Impacto prático na aplicação da lei e no sistema carcerário

A eventual suspensão da Lei da Dosimetria teria efeitos imediatos no cotidiano do sistema judiciário brasileiro. Desde sua implementação, a norma contribuiu para uma redução de 12% nos casos de progressão de regime negados e uma queda de 8% na população carcerária feminina, segundo dados do Departamento Penitenciário Nacional (Depen). Advogados criminalistas, como o presidente da OAB-SP, Beto Simonetti, argumentam que a lei, embora imperfeita, representou um avanço em direção à racionalidade penal. Críticos, por sua vez, como o desembargador do TJ-SP Ivan Sartori, afirmam que a dosimetria objetiva pode levar a injustiças em casos específicos, como crimes passionais ou delitos de baixa gravidade.

Desdobramentos recentes e o papel da mídia na cobertura do tema

A decisão de Moraes ocorre em um contexto de crescente polarização em torno de pautas penais no Brasil. Recentemente, o Supremo também analisou a constitucionalidade da Lei Anticrime (13.964/2019), que ampliou os poderes de investigação da polícia e flexibilizou a prisão preventiva. A cobertura midiática desses temas, no entanto, tem sido alvo de críticas por falta de profundidade técnica e sensacionalismo. Como destaca o relatório anual do Observatório da Imprensa, matérias sobre segurança pública muitas vezes priorizam casos emblemáticos em detrimento de análises estruturais, o que contribui para a desinformação da sociedade.
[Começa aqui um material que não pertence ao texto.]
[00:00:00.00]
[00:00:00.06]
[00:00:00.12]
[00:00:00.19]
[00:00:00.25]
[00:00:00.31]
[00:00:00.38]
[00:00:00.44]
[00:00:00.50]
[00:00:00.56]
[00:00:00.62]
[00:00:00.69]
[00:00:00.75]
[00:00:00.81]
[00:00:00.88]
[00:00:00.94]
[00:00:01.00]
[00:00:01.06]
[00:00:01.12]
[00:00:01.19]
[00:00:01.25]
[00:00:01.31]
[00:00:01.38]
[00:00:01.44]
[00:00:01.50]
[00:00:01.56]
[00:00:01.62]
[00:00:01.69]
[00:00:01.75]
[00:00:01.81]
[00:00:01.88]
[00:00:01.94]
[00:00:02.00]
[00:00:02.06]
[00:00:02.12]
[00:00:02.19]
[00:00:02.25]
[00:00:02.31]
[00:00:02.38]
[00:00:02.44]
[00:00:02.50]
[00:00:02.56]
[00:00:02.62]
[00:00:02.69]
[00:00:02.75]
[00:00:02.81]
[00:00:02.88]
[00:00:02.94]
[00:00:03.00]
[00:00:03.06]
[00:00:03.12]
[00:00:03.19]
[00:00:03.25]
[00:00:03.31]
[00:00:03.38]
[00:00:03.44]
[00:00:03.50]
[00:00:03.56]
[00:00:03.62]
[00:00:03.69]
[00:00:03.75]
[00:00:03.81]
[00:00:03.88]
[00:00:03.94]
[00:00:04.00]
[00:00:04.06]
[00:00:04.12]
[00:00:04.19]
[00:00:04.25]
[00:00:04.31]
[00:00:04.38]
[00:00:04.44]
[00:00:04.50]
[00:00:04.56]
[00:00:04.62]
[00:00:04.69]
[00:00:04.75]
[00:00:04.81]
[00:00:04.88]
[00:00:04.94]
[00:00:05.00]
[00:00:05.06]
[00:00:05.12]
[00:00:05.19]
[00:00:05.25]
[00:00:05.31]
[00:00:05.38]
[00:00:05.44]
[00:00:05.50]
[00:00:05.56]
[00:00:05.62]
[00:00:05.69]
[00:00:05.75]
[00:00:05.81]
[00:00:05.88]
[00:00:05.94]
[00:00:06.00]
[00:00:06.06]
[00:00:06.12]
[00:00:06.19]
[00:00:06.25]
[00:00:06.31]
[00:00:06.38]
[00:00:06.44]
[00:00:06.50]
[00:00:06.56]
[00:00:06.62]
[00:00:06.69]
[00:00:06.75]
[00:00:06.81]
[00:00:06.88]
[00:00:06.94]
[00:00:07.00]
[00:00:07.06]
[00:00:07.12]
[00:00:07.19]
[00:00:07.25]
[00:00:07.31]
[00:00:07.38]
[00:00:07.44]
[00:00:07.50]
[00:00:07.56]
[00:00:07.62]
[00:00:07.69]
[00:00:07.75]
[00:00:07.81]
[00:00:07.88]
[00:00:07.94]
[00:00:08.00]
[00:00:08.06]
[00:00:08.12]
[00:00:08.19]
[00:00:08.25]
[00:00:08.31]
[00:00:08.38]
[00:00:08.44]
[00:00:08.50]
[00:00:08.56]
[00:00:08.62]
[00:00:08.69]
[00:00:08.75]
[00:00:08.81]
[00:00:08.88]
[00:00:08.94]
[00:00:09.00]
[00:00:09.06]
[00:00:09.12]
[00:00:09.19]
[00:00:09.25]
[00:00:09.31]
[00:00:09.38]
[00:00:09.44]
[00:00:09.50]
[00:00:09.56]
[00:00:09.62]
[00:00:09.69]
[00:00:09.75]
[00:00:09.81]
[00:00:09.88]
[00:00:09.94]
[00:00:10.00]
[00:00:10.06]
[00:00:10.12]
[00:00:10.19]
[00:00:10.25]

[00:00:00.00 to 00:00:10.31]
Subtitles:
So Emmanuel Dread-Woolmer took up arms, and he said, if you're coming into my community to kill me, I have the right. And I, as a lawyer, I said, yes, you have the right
Perspectivas futuras e o equilíbrio entre poderes

O julgamento da ADI 7399 pelo STF deve ocorrer nos próximos meses, com potencial para redefinir os limites entre o Legislativo e o Judiciário no Brasil. A decisão de Moraes já sinaliza uma tendência de maior protagonismo do Supremo em questões legislativas, o que pode ser interpretado tanto como uma salvaguarda contra arbitrariedades quanto como uma ameaça à democracia representativa. Enquanto isso, a sociedade civil e os atores políticos aguardam com expectativa os desdobramentos, cientes de que o caso transcende o âmbito jurídico e toca em questões fundamentais sobre justiça, liberdade e o papel do Estado na regulação da vida em sociedade.